[Dataset records]

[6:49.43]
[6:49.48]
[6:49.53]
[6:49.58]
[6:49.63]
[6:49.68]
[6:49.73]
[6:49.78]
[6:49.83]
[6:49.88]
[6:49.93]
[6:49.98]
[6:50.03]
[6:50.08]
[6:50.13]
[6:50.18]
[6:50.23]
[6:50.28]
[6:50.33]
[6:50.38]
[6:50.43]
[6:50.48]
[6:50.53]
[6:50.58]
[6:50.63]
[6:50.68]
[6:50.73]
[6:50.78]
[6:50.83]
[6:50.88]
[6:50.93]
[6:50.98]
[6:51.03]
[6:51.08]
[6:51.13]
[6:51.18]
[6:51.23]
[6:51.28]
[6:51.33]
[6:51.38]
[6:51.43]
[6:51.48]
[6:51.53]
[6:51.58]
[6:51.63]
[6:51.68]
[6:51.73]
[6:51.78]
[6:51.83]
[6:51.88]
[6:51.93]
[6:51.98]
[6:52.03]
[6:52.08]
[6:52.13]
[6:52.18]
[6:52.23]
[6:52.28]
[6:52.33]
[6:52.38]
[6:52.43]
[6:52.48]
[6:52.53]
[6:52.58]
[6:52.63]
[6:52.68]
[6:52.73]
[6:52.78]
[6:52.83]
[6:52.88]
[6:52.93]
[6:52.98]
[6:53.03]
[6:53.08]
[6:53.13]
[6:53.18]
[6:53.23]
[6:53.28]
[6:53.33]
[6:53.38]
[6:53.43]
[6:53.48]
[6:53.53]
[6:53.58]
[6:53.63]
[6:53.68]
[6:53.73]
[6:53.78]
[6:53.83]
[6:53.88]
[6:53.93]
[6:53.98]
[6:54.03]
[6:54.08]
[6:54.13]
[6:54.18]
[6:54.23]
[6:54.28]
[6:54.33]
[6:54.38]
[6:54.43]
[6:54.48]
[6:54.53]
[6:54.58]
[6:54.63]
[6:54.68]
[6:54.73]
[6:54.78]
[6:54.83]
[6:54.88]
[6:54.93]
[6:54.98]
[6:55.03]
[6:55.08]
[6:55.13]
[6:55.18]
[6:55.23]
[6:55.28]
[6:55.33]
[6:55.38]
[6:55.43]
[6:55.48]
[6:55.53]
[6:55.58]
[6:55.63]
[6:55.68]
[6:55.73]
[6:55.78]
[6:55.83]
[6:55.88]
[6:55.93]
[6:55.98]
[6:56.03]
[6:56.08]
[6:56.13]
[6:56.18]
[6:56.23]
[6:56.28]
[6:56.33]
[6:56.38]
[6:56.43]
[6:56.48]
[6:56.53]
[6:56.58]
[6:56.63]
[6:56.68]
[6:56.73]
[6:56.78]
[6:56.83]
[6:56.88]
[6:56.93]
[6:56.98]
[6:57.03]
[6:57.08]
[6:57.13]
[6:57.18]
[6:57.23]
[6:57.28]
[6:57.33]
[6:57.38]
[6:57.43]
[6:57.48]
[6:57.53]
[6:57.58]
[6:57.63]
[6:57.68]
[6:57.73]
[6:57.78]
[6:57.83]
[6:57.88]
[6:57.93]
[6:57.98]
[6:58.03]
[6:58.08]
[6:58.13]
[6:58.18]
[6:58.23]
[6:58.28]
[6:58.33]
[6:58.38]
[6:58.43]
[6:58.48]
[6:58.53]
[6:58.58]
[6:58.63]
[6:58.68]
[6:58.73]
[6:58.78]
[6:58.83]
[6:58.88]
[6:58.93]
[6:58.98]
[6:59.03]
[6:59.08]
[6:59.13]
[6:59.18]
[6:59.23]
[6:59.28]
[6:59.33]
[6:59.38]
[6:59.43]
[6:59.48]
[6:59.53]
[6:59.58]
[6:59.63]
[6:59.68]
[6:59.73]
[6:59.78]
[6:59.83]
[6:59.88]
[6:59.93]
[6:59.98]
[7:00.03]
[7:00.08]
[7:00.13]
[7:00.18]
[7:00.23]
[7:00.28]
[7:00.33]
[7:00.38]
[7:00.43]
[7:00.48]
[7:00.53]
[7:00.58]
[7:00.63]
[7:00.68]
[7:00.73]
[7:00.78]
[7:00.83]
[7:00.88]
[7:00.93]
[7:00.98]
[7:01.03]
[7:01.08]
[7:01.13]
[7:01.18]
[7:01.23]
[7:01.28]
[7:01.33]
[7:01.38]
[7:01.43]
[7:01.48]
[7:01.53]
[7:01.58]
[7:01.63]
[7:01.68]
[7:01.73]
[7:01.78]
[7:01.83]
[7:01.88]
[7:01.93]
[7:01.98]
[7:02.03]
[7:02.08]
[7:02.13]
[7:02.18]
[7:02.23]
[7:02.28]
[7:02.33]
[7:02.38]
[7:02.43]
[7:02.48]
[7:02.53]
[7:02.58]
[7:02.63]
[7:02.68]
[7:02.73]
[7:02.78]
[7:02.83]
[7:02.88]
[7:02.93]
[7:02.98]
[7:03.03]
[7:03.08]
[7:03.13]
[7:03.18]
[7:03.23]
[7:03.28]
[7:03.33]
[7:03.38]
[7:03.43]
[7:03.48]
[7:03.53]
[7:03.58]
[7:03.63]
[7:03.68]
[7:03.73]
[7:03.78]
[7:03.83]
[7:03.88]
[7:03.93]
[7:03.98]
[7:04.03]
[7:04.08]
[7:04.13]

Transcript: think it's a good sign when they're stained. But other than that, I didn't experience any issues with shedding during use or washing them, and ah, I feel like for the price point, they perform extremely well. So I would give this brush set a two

**Task objective**
Your answer must be every record above, repeated exactly.

**Finished exercise**
[6:49.43]
[6:49.48]
[6:49.53]
[6:49.58]
[6:49.63]
[6:49.68]
[6:49.73]
[6:49.78]
[6:49.83]
[6:49.88]
[6:49.93]
[6:49.98]
[6:50.03]
[6:50.08]
[6:50.13]
[6:50.18]
[6:50.23]
[6:50.28]
[6:50.33]
[6:50.38]
[6:50.43]
[6:50.48]
[6:50.53]
[6:50.58]
[6:50.63]
[6:50.68]
[6:50.73]
[6:50.78]
[6:50.83]
[6:50.88]
[6:50.93]
[6:50.98]
[6:51.03]
[6:51.08]
[6:51.13]
[6:51.18]
[6:51.23]
[6:51.28]
[6:51.33]
[6:51.38]
[6:51.43]
[6:51.48]
[6:51.53]
[6:51.58]
[6:51.63]
[6:51.68]
[6:51.73]
[6:51.78]
[6:51.83]
[6:51.88]
[6:51.93]
[6:51.98]
[6:52.03]
[6:52.08]
[6:52.13]
[6:52.18]
[6:52.23]
[6:52.28]
[6:52.33]
[6:52.38]
[6:52.43]
[6:52.48]
[6:52.53]
[6:52.58]
[6:52.63]
[6:52.68]
[6:52.73]
[6:52.78]
[6:52.83]
[6:52.88]
[6:52.93]
[6:52.98]
[6:53.03]
[6:53.08]
[6:53.13]
[6:53.18]
[6:53.23]
[6:53.28]
[6:53.33]
[6:53.38]
[6:53.43]
[6:53.48]
[6:53.53]
[6:53.58]
[6:53.63]
[6:53.68]
[6:53.73]
[6:53.78]
[6:53.83]
[6:53.88]
[6:53.93]
[6:53.98]
[6:54.03]
[6:54.08]
[6:54.13]
[6:54.18]
[6:54.23]
[6:54.28]
[6:54.33]
[6:54.38]
[6:54.43]
[6:54.48]
[6:54.53]
[6:54.58]
[6:54.63]
[6:54.68]
[6:54.73]
[6:54.78]
[6:54.83]
[6:54.88]
[6:54.93]
[6:54.98]
[6:55.03]
[6:55.08]
[6:55.13]
[6:55.18]
[6:55.23]
[6:55.28]
[6:55.33]
[6:55.38]
[6:55.43]
[6:55.48]
[6:55.53]
[6:55.58]
[6:55.63]
[6:55.68]
[6:55.73]
[6:55.78]
[6:55.83]
[6:55.88]
[6:55.93]
[6:55.98]
[6:56.03]
[6:56.08]
[6:56.13]
[6:56.18]
[6:56.23]
[6:56.28]
[6:56.33]
[6:56.38]
[6:56.43]
[6:56.48]
[6:56.53]
[6:56.58]
[6:56.63]
[6:56.68]
[6:56.73]
[6:56.78]
[6:56.83]
[6:56.88]
[6:56.93]
[6:56.98]
[6:57.03]
[6:57.08]
[6:57.13]
[6:57.18]
[6:57.23]
[6:57.28]
[6:57.33]
[6:57.38]
[6:57.43]
[6:57.48]
[6:57.53]
[6:57.58]
[6:57.63]
[6:57.68]
[6:57.73]
[6:57.78]
[6:57.83]
[6:57.88]
[6:57.93]
[6:57.98]
[6:58.03]
[6:58.08]
[6:58.13]
[6:58.18]
[6:58.23]
[6:58.28]
[6:58.33]
[6:58.38]
[6:58.43]
[6:58.48]
[6:58.53]
[6:58.58]
[6:58.63]
[6:58.68]
[6:58.73]
[6:58.78]
[6:58.83]
[6:58.88]
[6:58.93]
[6:58.98]
[6:59.03]
[6:59.08]
[6:59.13]
[6:59.18]
[6:59.23]
[6:59.28]
[6:59.33]
[6:59.38]
[6:59.43]
[6:59.48]
[6:59.53]
[6:59.58]
[6:59.63]
[6:59.68]
[6:59.73]
[6:59.78]
[6:59.83]
[6:59.88]
[6:59.93]
[6:59.98]
[7:00.03]
[7:00.08]
[7:00.13]
[7:00.18]
[7:00.23]
[7:00.28]
[7:00.33]
[7:00.38]
[7:00.43]
[7:00.48]
[7:00.53]
[7:00.58]
[7:00.63]
[7:00.68]
[7:00.73]
[7:00.78]
[7:00.83]
[7:00.88]
[7:00.93]
[7:00.98]
[7:01.03]
[7:01.08]
[7:01.13]
[7:01.18]
[7:01.23]
[7:01.28]
[7:01.33]
[7:01.38]
[7:01.43]
[7:01.48]
[7:01.53]
[7:01.58]
[7:01.63]
[7:01.68]
[7:01.73]
[7:01.78]
[7:01.83]
[7:01.88]
[7:01.93]
[7:01.98]
[7:02.03]
[7:02.08]
[7:02.13]
[7:02.18]
[7:02.23]
[7:02.28]
[7:02.33]
[7:02.38]
[7:02.43]
[7:02.48]
[7:02.53]
[7:02.58]
[7:02.63]
[7:02.68]
[7:02.73]
[7:02.78]
[7:02.83]
[7:02.88]
[7:02.93]
[7:02.98]
[7:03.03]
[7:03.08]
[7:03.13]
[7:03.18]
[7:03.23]
[7:03.28]
[7:03.33]
[7:03.38]
[7:03.43]
[7:03.48]
[7:03.53]
[7:03.58]
[7:03.63]
[7:03.68]
[7:03.73]
[7:03.78]
[7:03.83]
[7:03.88]
[7:03.93]
[7:03.98]
[7:04.03]
[7:04.08]
[7:04.13]

Transcript: think it's a good sign when they're stained. But other than that, I didn't experience any issues with shedding during use or washing them, and ah, I feel like for the price point, they perform extremely well. So I would give this brush set a two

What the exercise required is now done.